Rural BeneficiariesPM-JAY encompassed all such families that met at least one of the following six deprivation criteria (D1 through D5 and D7) and were automatically included (destitute/living on alms, manual scavenger households, primitive tribal group, legally released bonded labor):
- D1- Only one room with kucha walls and kucha roof
- D2- No adult member between ages 16 to 59
- D3- Households with no adult male member between ages 16 to 59
- D4- Disabled member and no able-bodied adult member
- D5- SC/ST households
- D7- Landless households deriving a major part of their income from manual casual labor
Urban BeneficiariesFor urban areas, the following 11 occupational categories of workers are eligible for the scheme:
- Domestic worker
- Street vendor/ Cobbler/hawker / other service provider working on streets
- Construction worker/ Plumber/ Mason/ Labour/ Painter/ Welder/ Security guard/ Coolie and other head-load worker
- Sweeper/ Sanitation worker/ Mali
- Home-based worker/ Artisan/ Handicrafts worker/ Tailor
- Transport worker/ Driver/ Conductor/ Helper to drivers and conductors/ Cart puller/ Rickshaw puller
- Shop worker/ Assistant/ Peon in small establishment/ Helper/Delivery assistant / Attendant/ Waiter
- Electrician/ Mechanic/ Assembler/ Repair worker
- Washer-man/ Chowkidar
While PM-JAY employs the SECC to determine household eligibility, many States have previously implemented their own health insurance programs with pre-identified beneficiaries.

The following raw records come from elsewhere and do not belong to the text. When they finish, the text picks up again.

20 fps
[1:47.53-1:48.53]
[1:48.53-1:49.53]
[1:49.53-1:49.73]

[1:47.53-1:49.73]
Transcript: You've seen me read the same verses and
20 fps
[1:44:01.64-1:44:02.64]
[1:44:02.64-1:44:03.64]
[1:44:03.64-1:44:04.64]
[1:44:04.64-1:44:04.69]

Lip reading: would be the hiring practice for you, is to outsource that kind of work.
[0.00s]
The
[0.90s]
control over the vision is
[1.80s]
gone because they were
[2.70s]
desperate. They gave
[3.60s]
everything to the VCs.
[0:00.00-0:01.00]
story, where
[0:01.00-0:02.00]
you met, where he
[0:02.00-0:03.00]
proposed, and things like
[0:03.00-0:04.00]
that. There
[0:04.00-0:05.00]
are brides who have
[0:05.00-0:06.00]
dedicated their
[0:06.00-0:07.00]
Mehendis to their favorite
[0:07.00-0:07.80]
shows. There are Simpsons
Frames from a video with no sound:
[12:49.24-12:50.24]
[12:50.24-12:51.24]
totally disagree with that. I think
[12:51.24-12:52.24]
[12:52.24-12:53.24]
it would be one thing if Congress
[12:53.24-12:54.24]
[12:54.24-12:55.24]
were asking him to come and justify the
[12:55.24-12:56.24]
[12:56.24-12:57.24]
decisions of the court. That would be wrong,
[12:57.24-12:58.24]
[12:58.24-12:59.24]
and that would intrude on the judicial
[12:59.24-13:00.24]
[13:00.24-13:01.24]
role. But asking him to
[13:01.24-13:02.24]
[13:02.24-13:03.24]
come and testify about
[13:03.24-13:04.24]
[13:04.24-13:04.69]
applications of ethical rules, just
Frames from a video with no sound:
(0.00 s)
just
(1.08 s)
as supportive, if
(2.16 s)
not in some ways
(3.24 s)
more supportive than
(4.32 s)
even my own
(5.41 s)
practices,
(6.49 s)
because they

Thus, states have the option of using their own PM-JAY database. They will, however, need to ensure that all eligible families as identified in the SECC database are likewise covered.
Expansion of coverage by States under PM-JAY and convergence
Over the last couple of decades, different states have implemented their own health insurance/assurance programs. The majority of these plans cover only tertiary care issues. The benefits provided by these programs are primarily available inside the limits of the states, with the exception of a few smaller states that have impaneled a few hospitals outside their borders. Only a few States had merged their schemes with the defunct RSBY program, and the majority of them continued to operate separately. This was owing to the RSBY’s lack of flexibility in design, which originally aided in rapid scale-up but became a challenge over time and provided the States with limited flexibility.
Even though these programs targeted the poor and disadvantaged, eligibility requirements and databases varied significantly between states. Few states made use of the food subsidy database, while others established their own for their welfare programs.
PM-JAY’s objectives were to assure comprehensive coverage for catastrophic illnesses, reduce catastrophic out-of-pocket expenses, increase access to inpatient treatment, reduce unmet needs, and consolidate diverse health insurance systems across the States. Additionally, PM-JAY would set national standards for a health assurance system and will facilitate care portability across borders.
At the implementation level, states have the option of using their own database if they are currently operating a health insurance/assurance program and we are covering more families than those eligible under the SECC 2011 database. The such States, however, shall guarantee that all families eligible for benefits under the SECC are covered and not denied benefits.